In unserer Gesellschaft gibt es viele Menschen – und ihre Zahl steigt stetig -, die sich in einer schwierigen Lebenssituation befinden: Einsamkeit, Schulden, Armut, Krankheit. Sie benötigen in ihrer Not Rat und Hilfe. Seit mehr als 60 Jahren stellt sich in Deutschland die Telefonseelsorge dieser Herausforderung. Hauptamtliche und ehrenamtliche Mitglieder versuchen, in Gesprächen, per Chat oder Mail manchmal lebensrettende Hilfen zu geben. Wenn alles zusammenzubrechen scheint, geben sie den Ratsuchenden Hoffnung und Zuversicht. „Geteiltes Leid ist halbes Leid“.

Seit 1980 gibt es in Hamm die Telefonseelsorge, die für Menschen in der Stadt Hamm, im Kreis Warendorf und Soest rund um die Uhr zur Verfügung steht.
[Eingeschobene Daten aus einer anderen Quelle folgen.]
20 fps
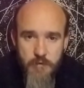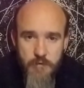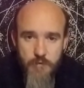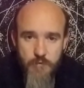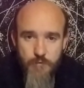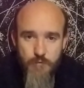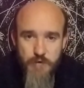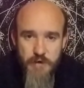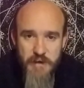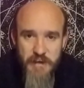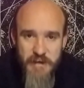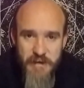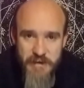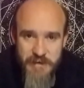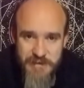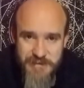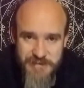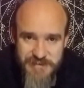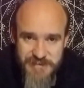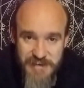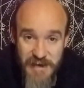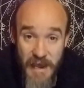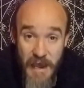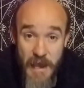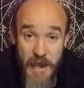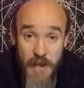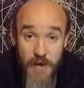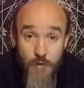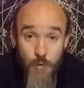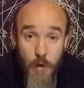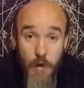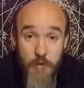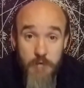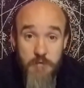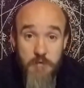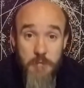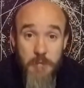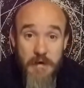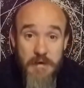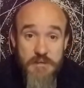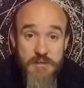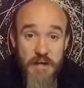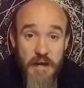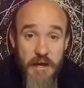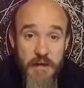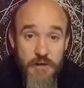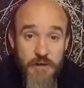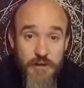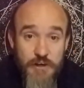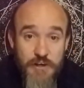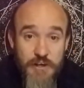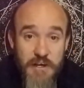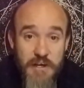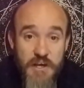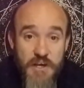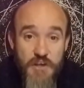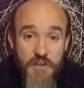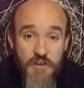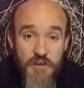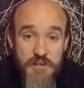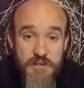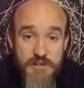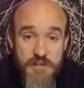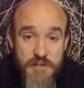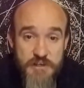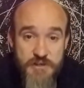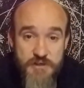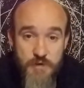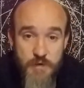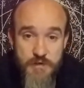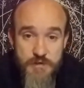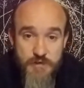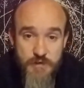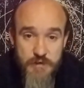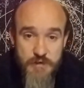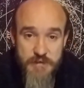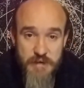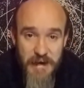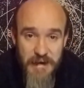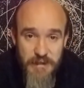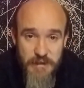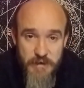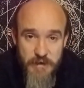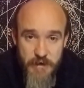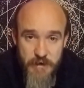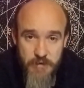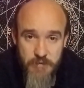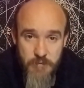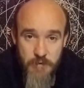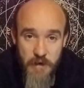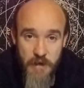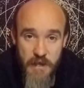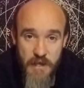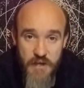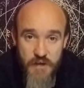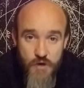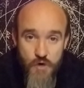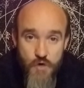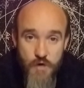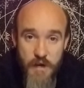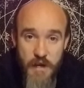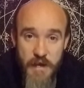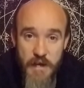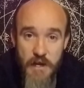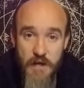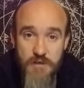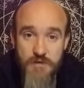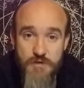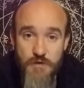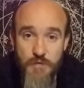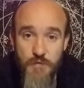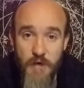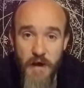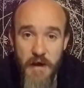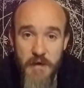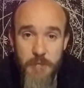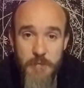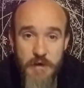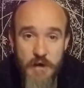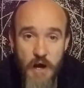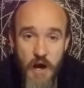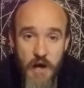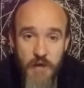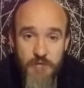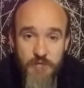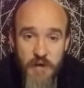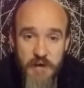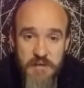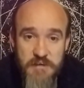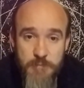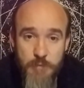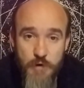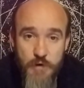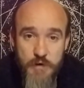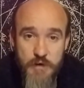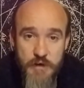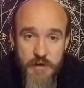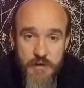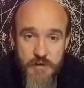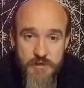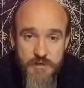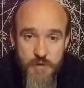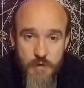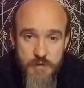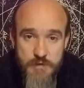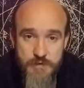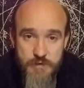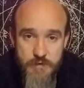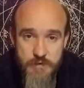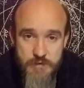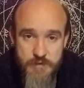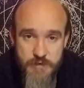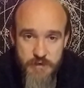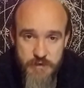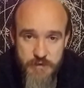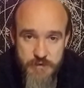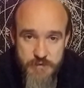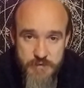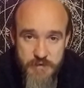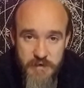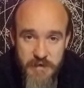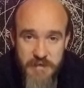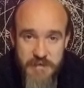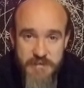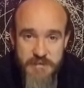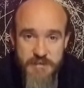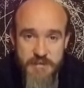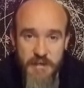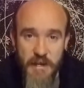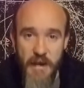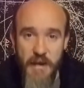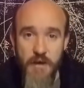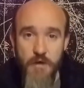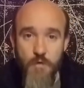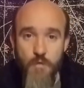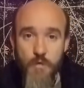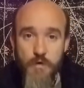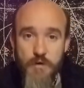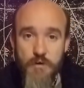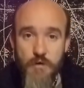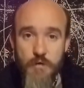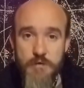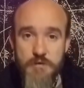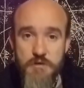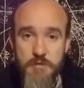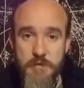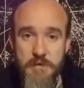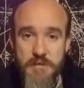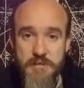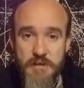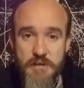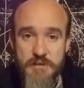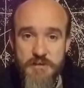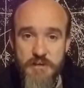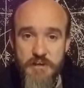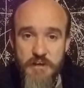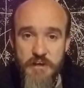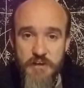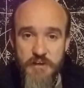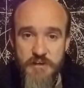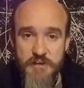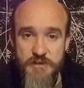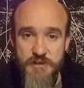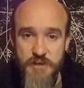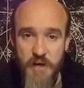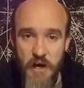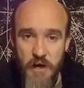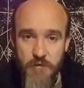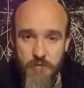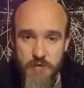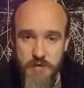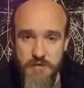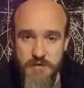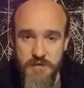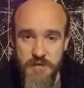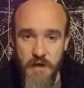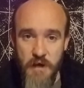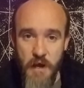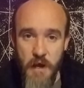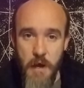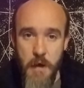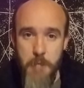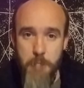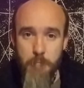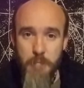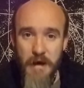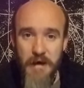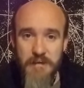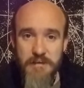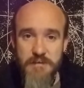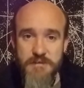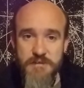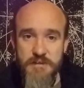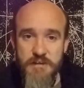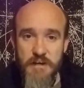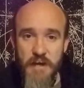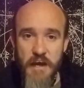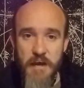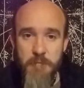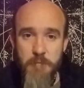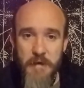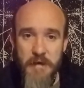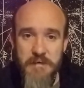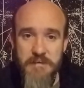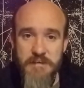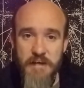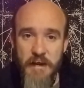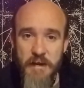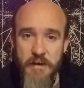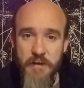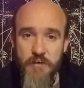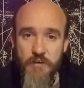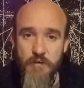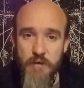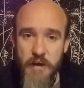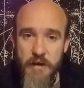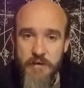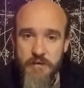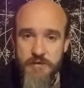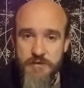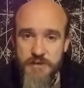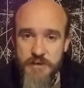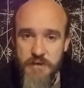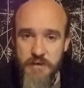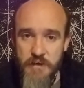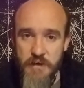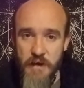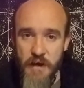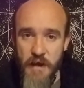Greetings and welcome to my channel. This is Sorcerer Tal again. You can also find me on Facebook in the Sorcerers Guild. Today we are going to be discussing the chakras, balancing and maintaining your energy,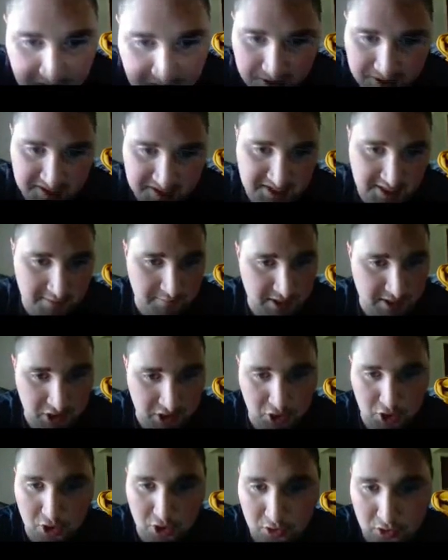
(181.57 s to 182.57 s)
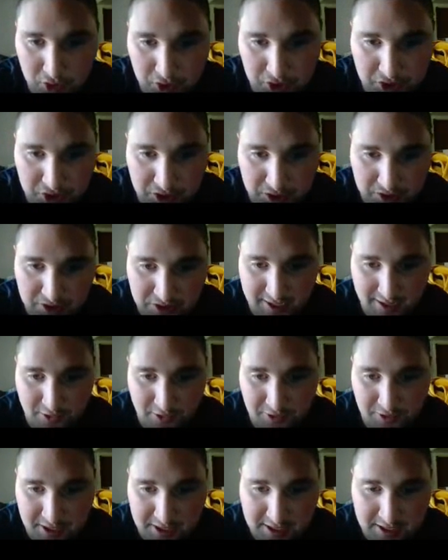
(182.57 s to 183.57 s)
Same thing goes
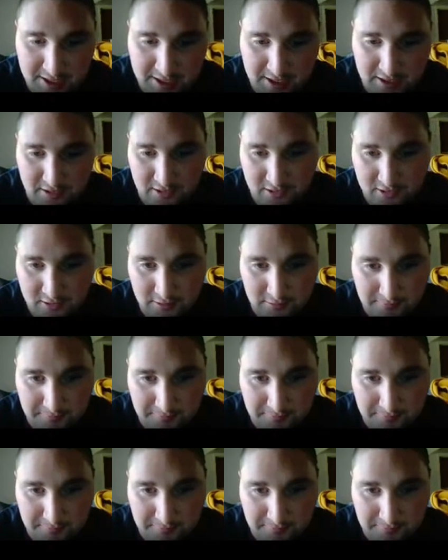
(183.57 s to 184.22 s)
down here.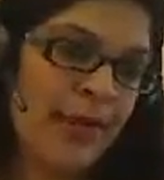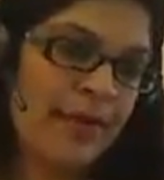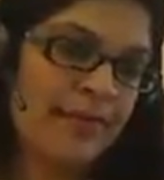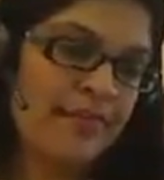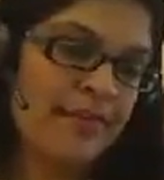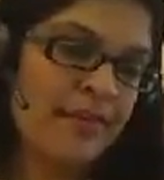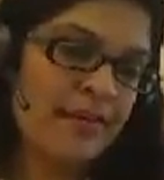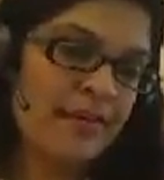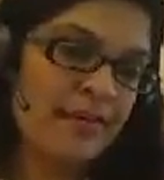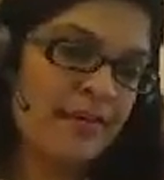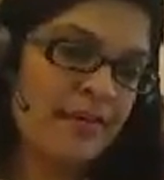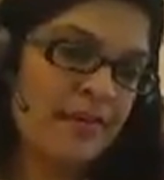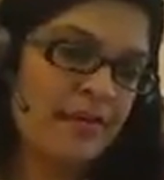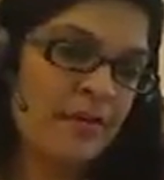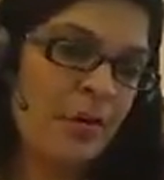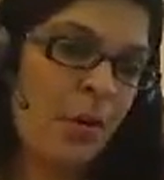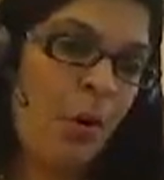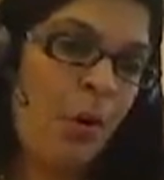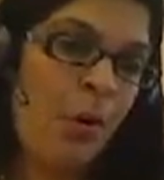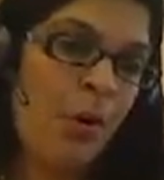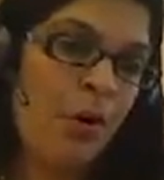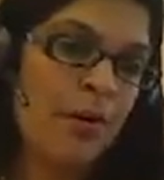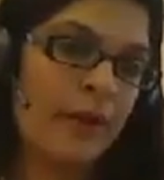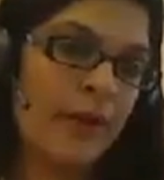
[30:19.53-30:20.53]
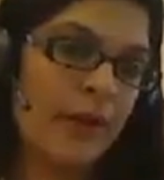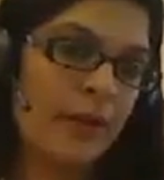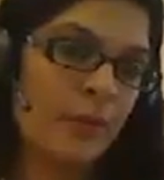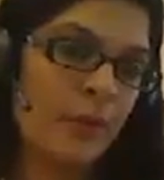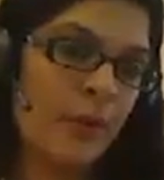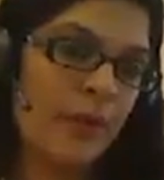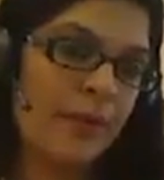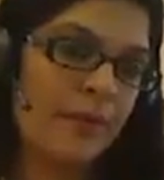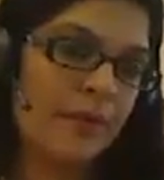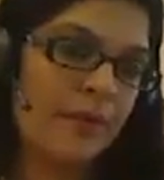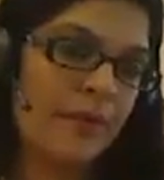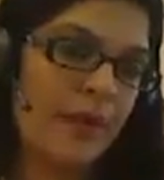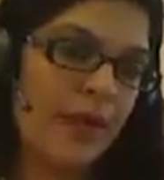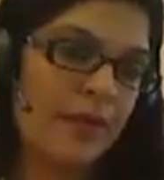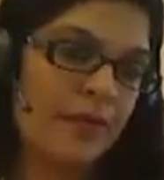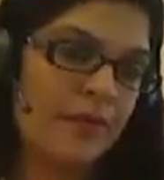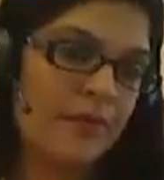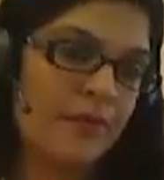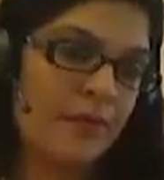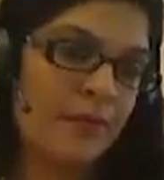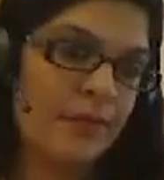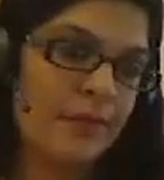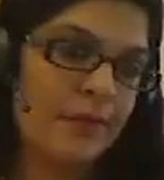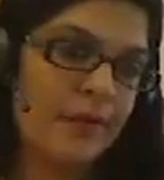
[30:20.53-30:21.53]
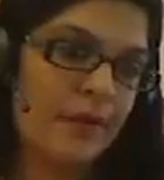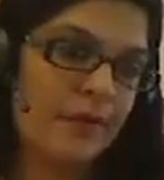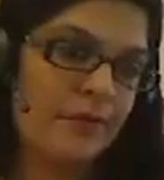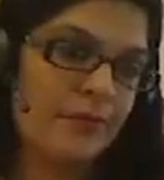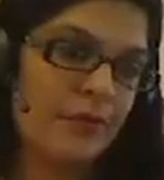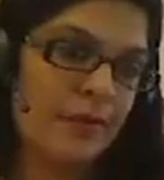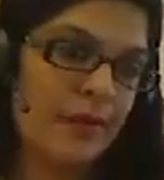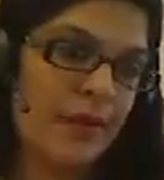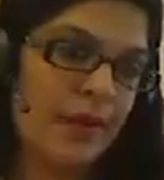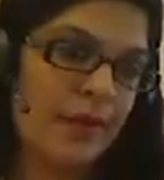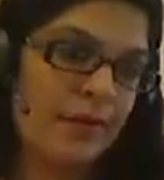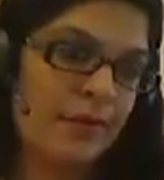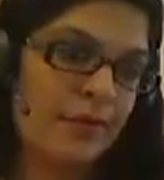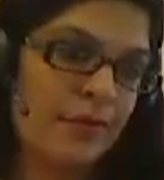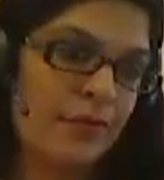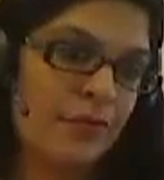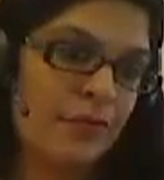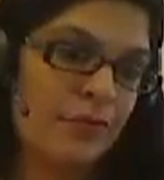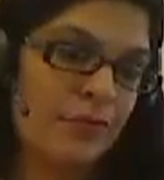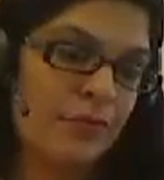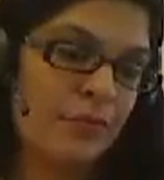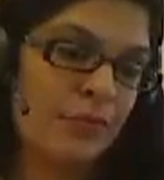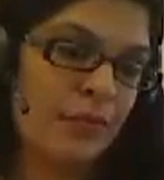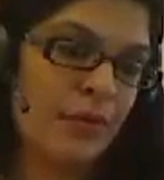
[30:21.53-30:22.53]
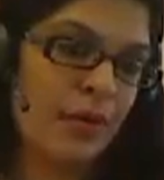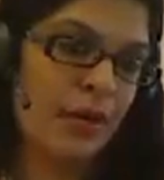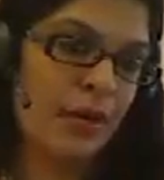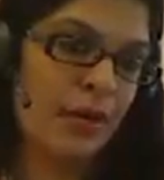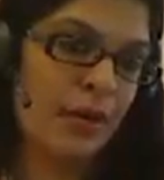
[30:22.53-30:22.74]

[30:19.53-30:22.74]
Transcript: SAT score and whether that is good enough to get into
Mehr als 90 Ehrenamtliche leisten einen wichtigen Beitrag zur Beratung und Unterstützung von verzweifelten Menschen in dieser Region. Und der Bedarf an Hilfstelefonen in unserer Gesellschaft wächst.

In einer Info-Veranstaltung der Arbeitsgemeinschaft 60plus unter dem Motto „Sorgen kann man teilen“ wird die Telefonseelsorge Hamm am Dienstag, dem 17. Januar 2017, um 10:00 Uhr im AWO-Bürgerkeller, Ostenwall 40, ihre Arbeit näher bringen. Die Teilnahme an der Veranstaltung ist nicht an die Mitgliedschaft in der SPD gebunden. Um eine rechtzeitige Anmeldung bis zum 12. Januar 2017 bei Herbert Knöpper, Tel. 02381/61908, wird gebeten.